Report every line in the listing below where the string "with" shows up.

+++ RECORDS +++

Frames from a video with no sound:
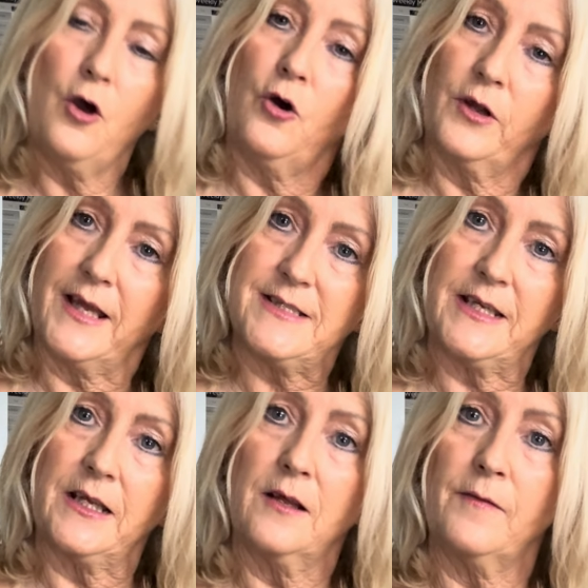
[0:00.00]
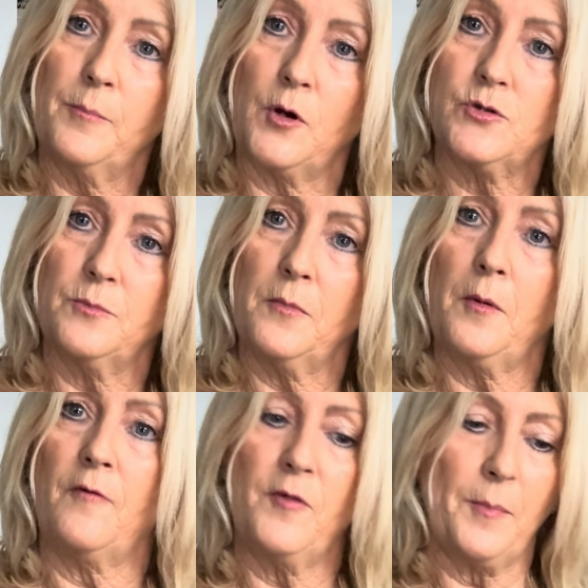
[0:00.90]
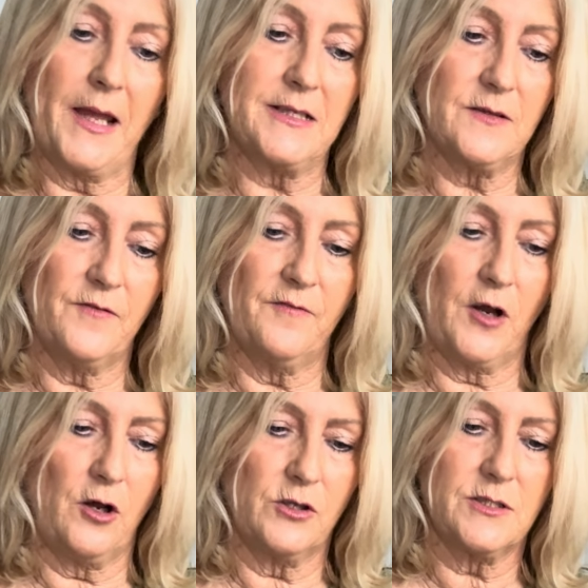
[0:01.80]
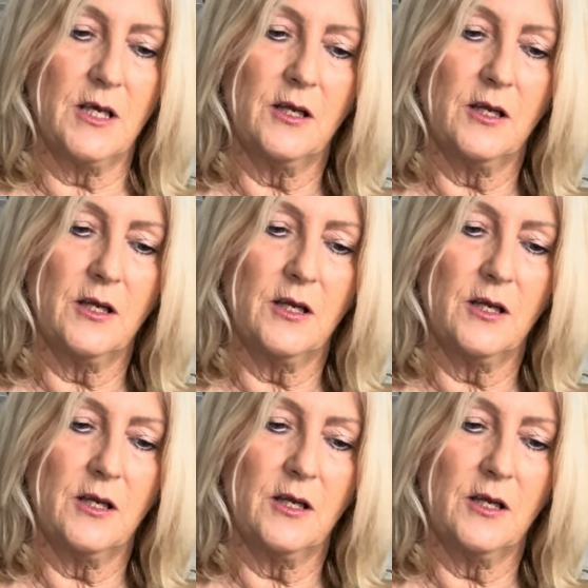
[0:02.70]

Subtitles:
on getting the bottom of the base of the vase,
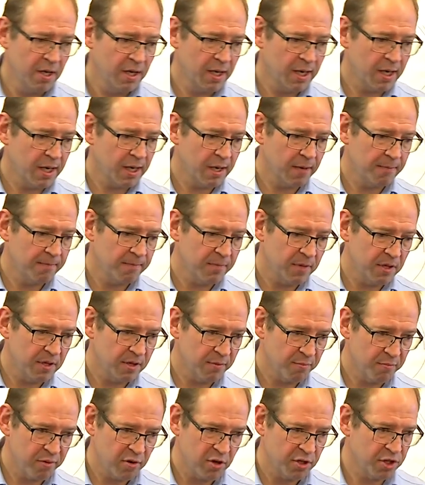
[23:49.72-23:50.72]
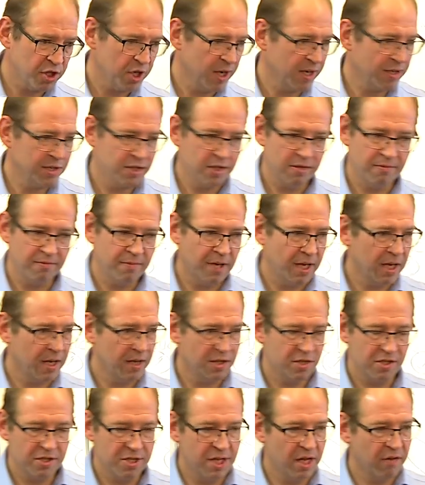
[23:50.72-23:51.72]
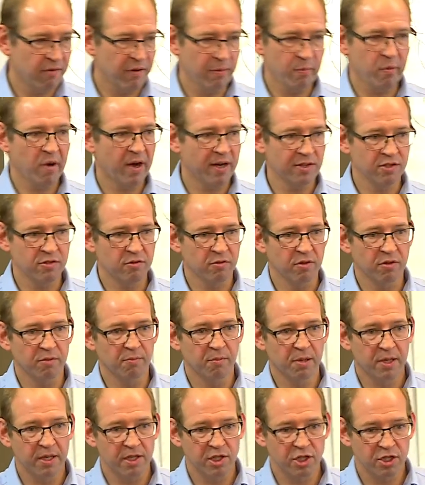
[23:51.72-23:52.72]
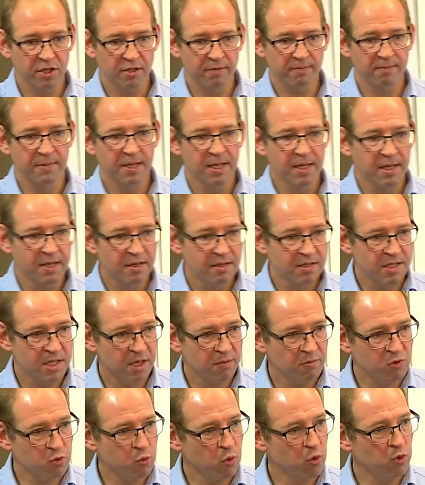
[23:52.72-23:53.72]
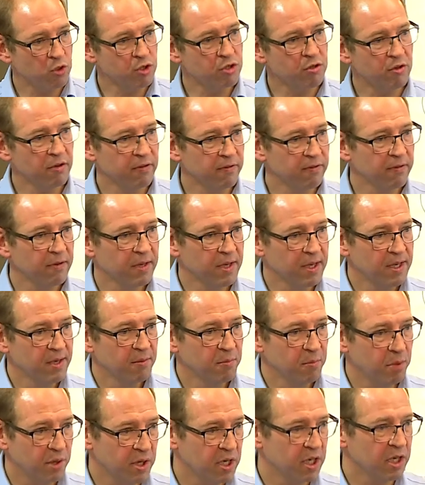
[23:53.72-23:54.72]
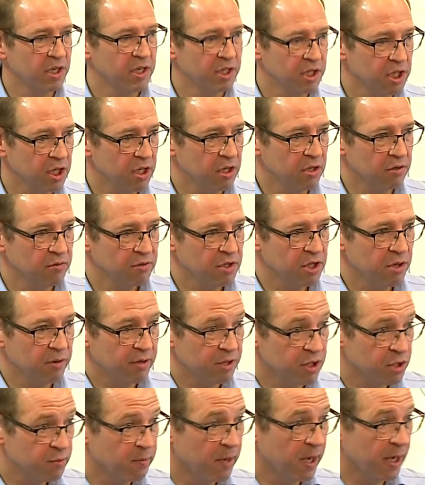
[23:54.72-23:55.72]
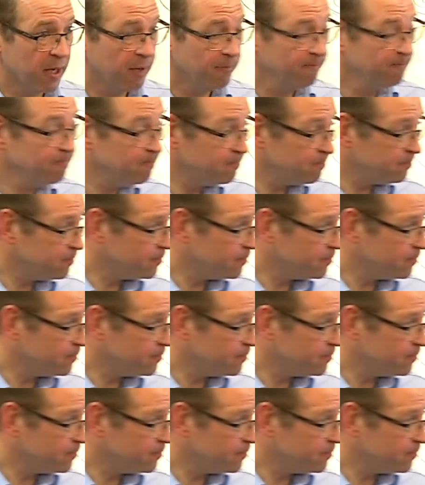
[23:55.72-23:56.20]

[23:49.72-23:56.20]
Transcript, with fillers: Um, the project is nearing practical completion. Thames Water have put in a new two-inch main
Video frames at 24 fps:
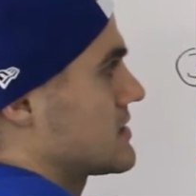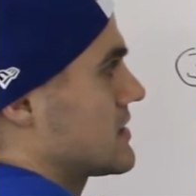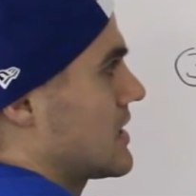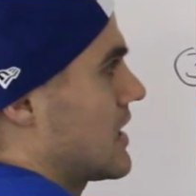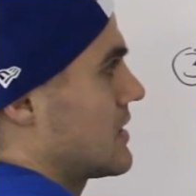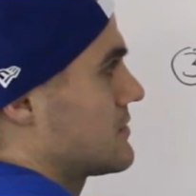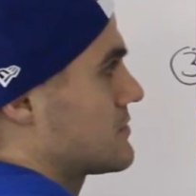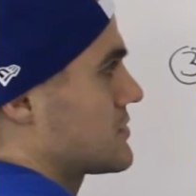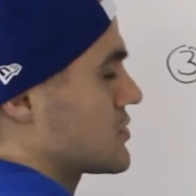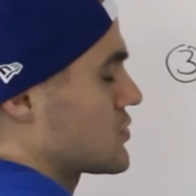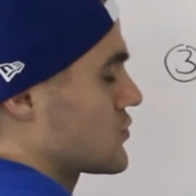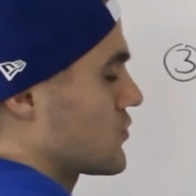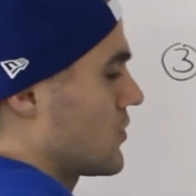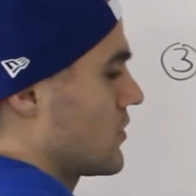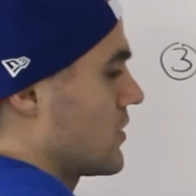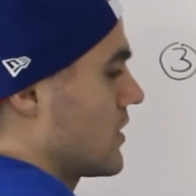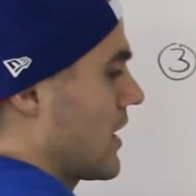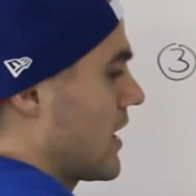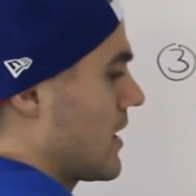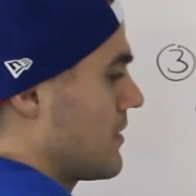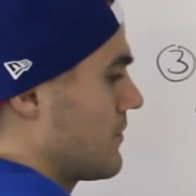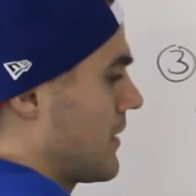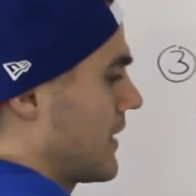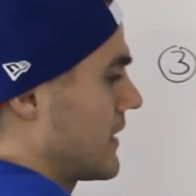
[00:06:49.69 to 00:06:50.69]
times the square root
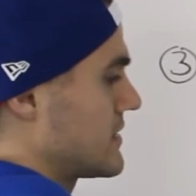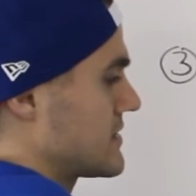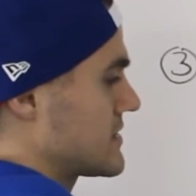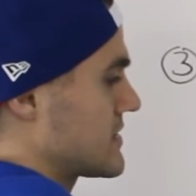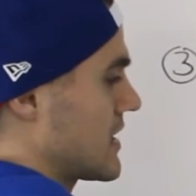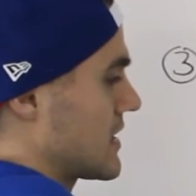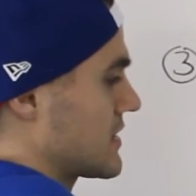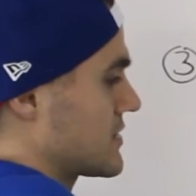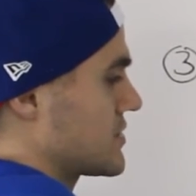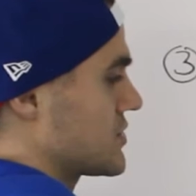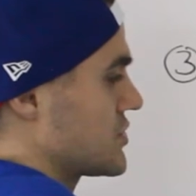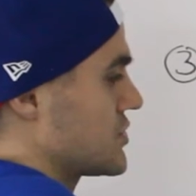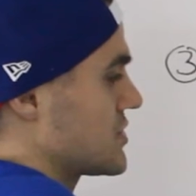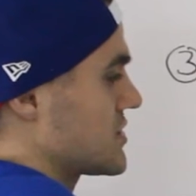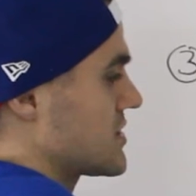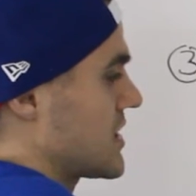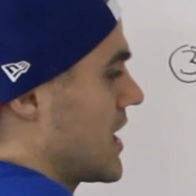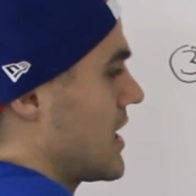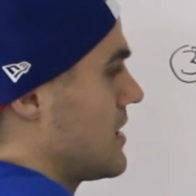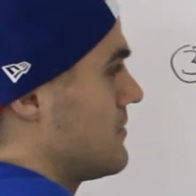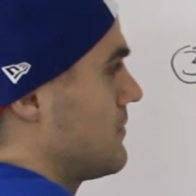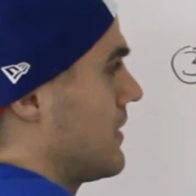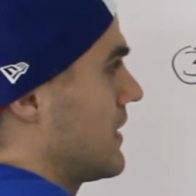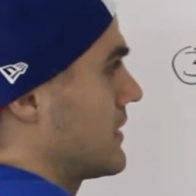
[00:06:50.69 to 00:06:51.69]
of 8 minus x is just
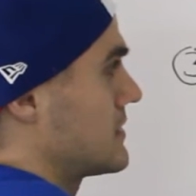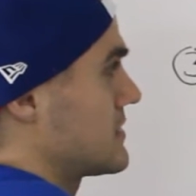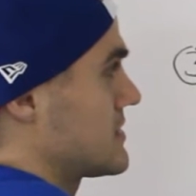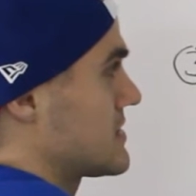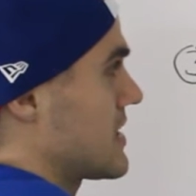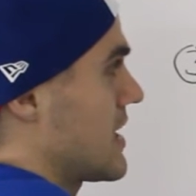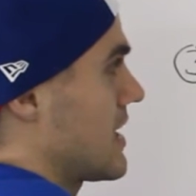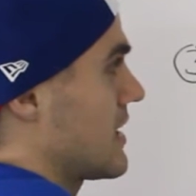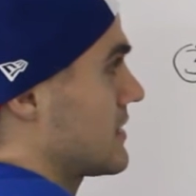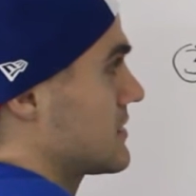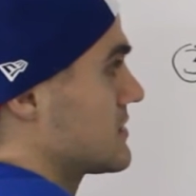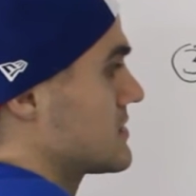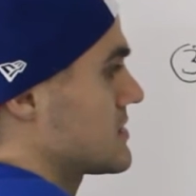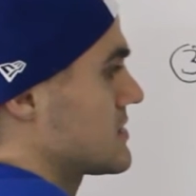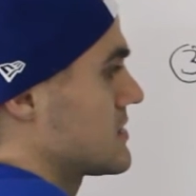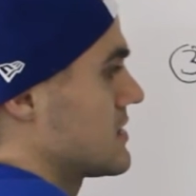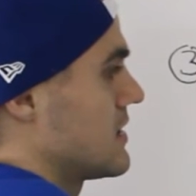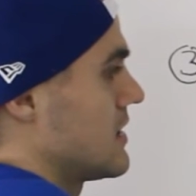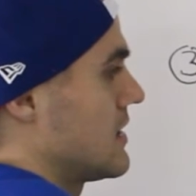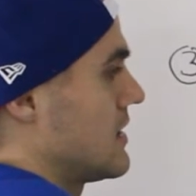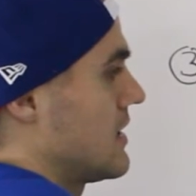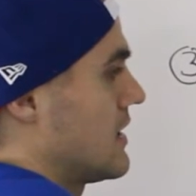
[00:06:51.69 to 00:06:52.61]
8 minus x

+++

> RESPONSE BOX:
Frames from a video with no sound:
Transcript, with fillers: Um, the project is nearing practical completion. Thames Water have put in a new two-inch main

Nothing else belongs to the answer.